I think Sapolsky is being irresponsible and claiming authority while speaking outside his subject, so he’s doing what he criticizes others for. OK, he’s a brilliant interdisciplinary neuroscientist and researcher in animal behaviour, but he has no expertise in criminal law or in the theory of government of humans by humans. He has spent decades at the cutting edge of research into the behaviour of baboons and the mechanisms of our brains, not grappling with the ethical and practical problems of keeping human societies (consisting overwhelmingly of normal people without major mental health issues) ticking over in the here and now, not in some future world when we know exactly how brains work.

For one thing, he gives the impression of supposing that human brains are fixable by surgery in our current state of knowledge, going by his comment in the link you give:
Robert Sapolsky in interview wrote:The analogy I always use, which is so difficult for people to swallow when it comes to the criminal justice system, is that if a car has faulty brakes, you fix the brakes. If the brakes are not fixable, you put the car in the garage for the rest of the time, and your primary responsibility is to make sure this car with the faulty brakes doesn't hurt anybody.

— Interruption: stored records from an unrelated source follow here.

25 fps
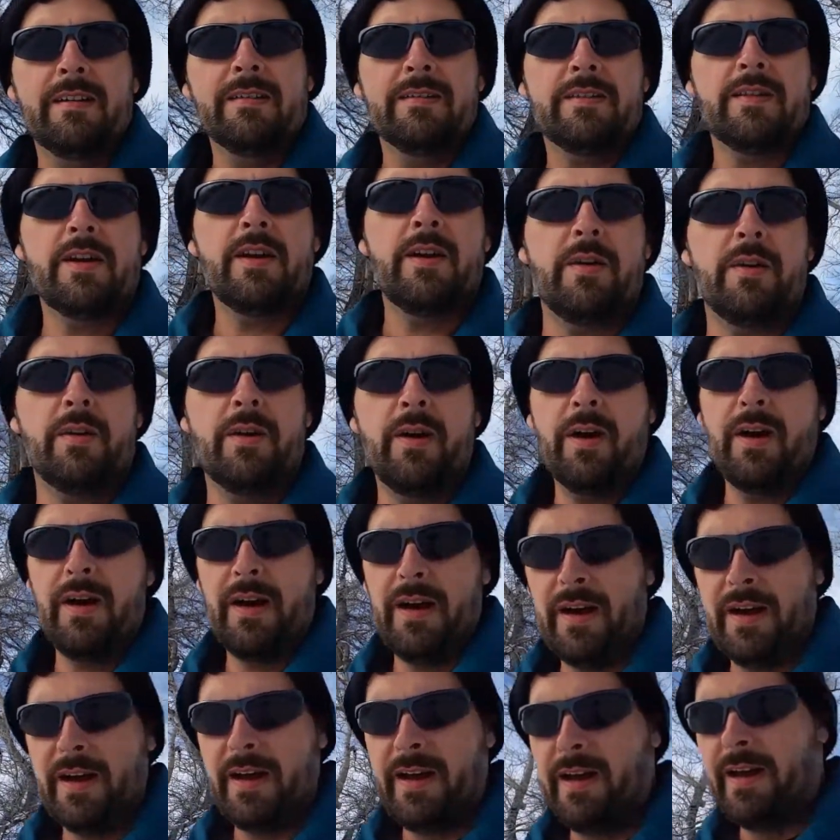So
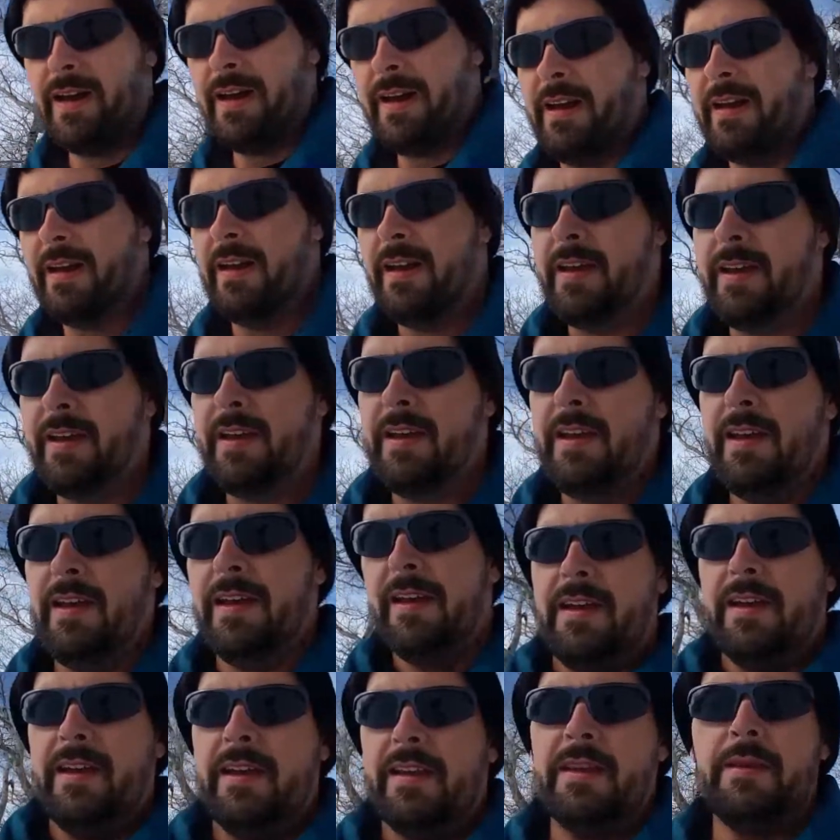
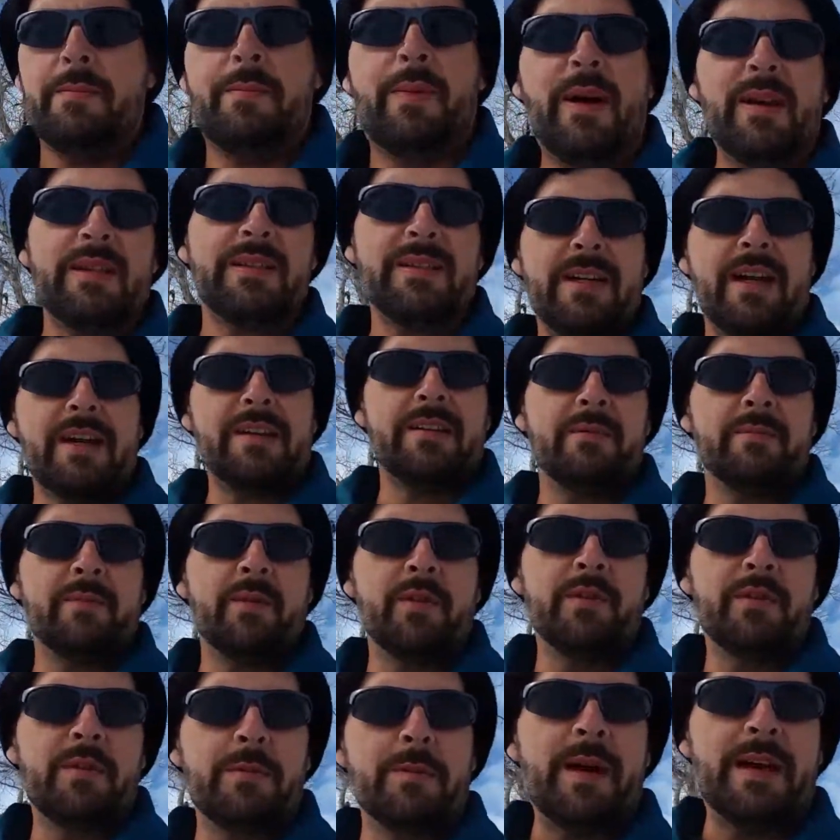the best time to
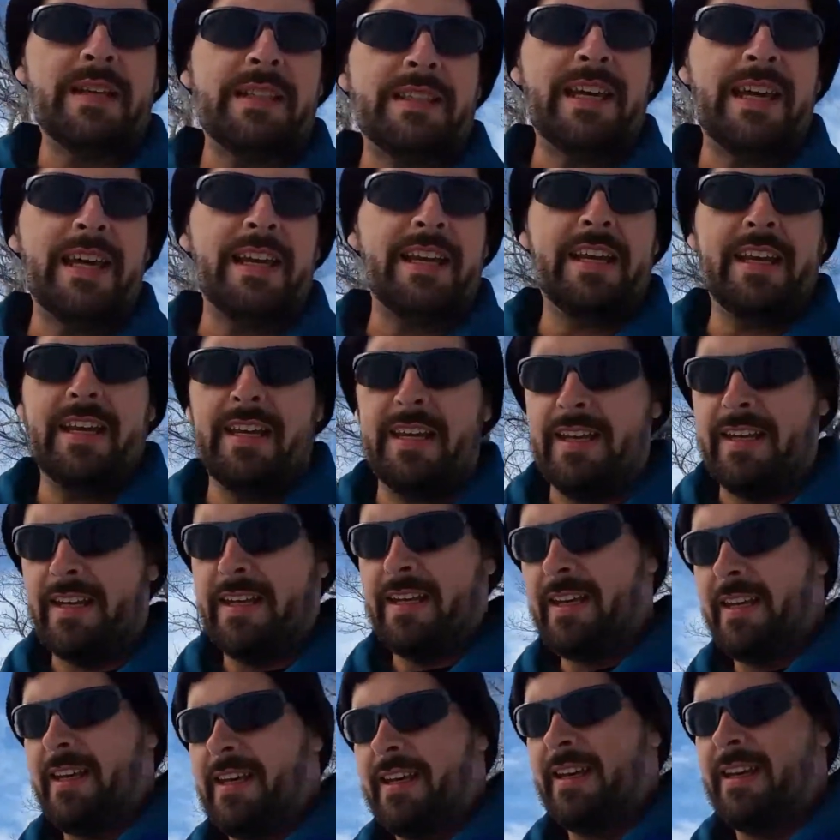move to Montana
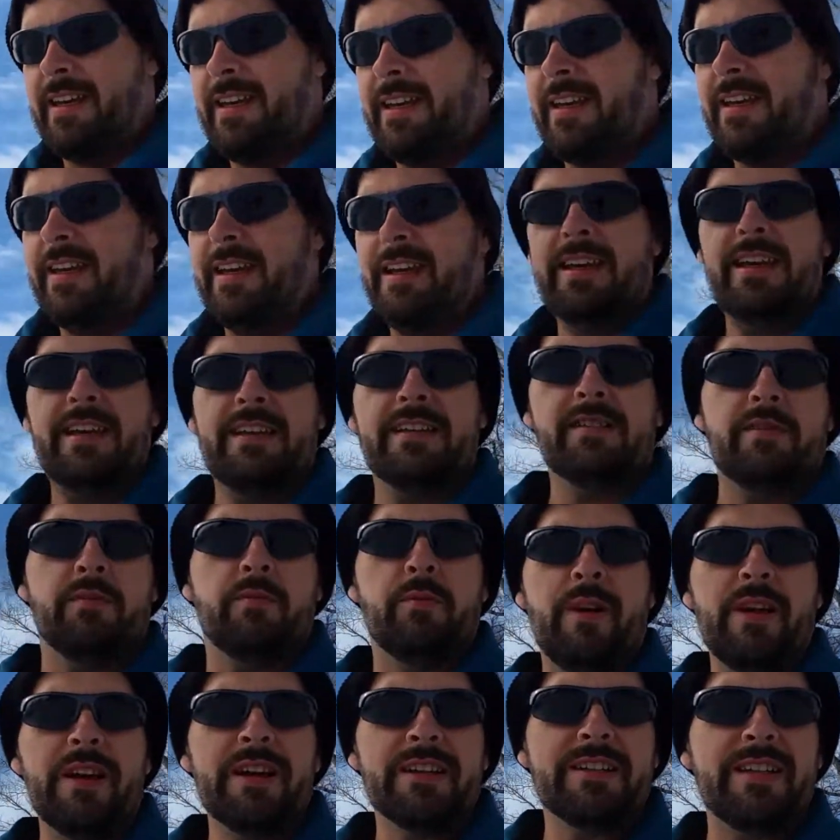is the
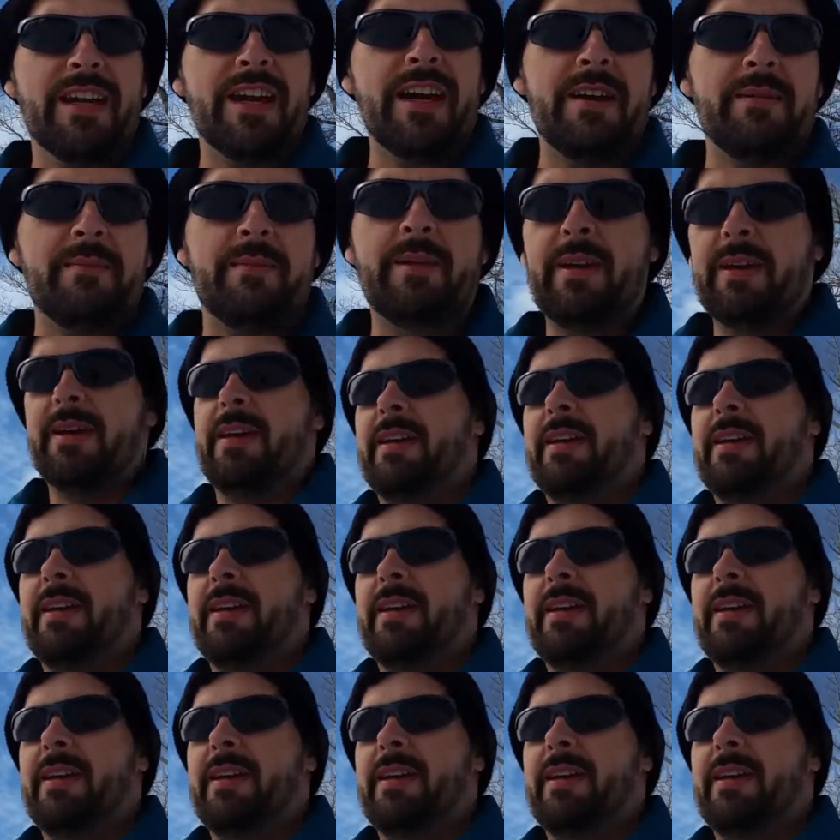winter time.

But nobody is saying you're punishing the car. Nobody is accusing your car of having a moral failing. Somehow, we have to reach that mindset.

So if someone commits a criminal act, for example by driving a car with dangerous brakes, then that person needs their brain fixing by surgery???? Or alternatively, they should be locked away in a mental health ward until their brains get surgically fixed?? This is probably not a person with a major mental health problem, most of us have skirted with similar misdemeanours. So far, we simply don’t know how to fix that kind of antisocial behaviour by surgery (and that’s disregarding all the ethical issues involved). What we do know is that hauling that person into court, and fining them and/or taking away their driving licence for a time, does, usually, work. That person is likely to be more careful about their car brakes in future, and other people reading the report of the punishment in the paper are suitably influenced to keep their cars well-maintained. If you are caught driving a car with faulty brakes, would you prefer to have surgery/be locked up, as Sapolsky appears to be recommending, or to pay a fine/be prevented from driving for a time, i.e. to be punished, as happens at present? Why is he saying our current system is radically wrong? His ideas look much worse to me.

We don’t yet know how brains work in anything like the kind of detail needed to fix them in the way that we fix cars. So saying that we ought to have the same emotional response to people as to cars is not necessarily the best way to go. Our evolved system of using punishment for antisocial behaviour works better than anything Sapolsky has to offer, as far as I can tell. If all he’s saying is that people with serious mental health problems should have more resources than at present, then I could agree. But he’s going very much further, he’s saying we need radical change in the way we respond to normal people when (as most of us do fairly frequently) they behave in antisocial ways, and at that point I disagree strongly with him.

In the future, when much more is known about neuroscience, then we may (or may not) start treating people like cars. Meanwhile, in my view, it’s not a good idea to attempt to treat people like cars, our evolved systems of reward and punishment, so far, are doing a better job than that.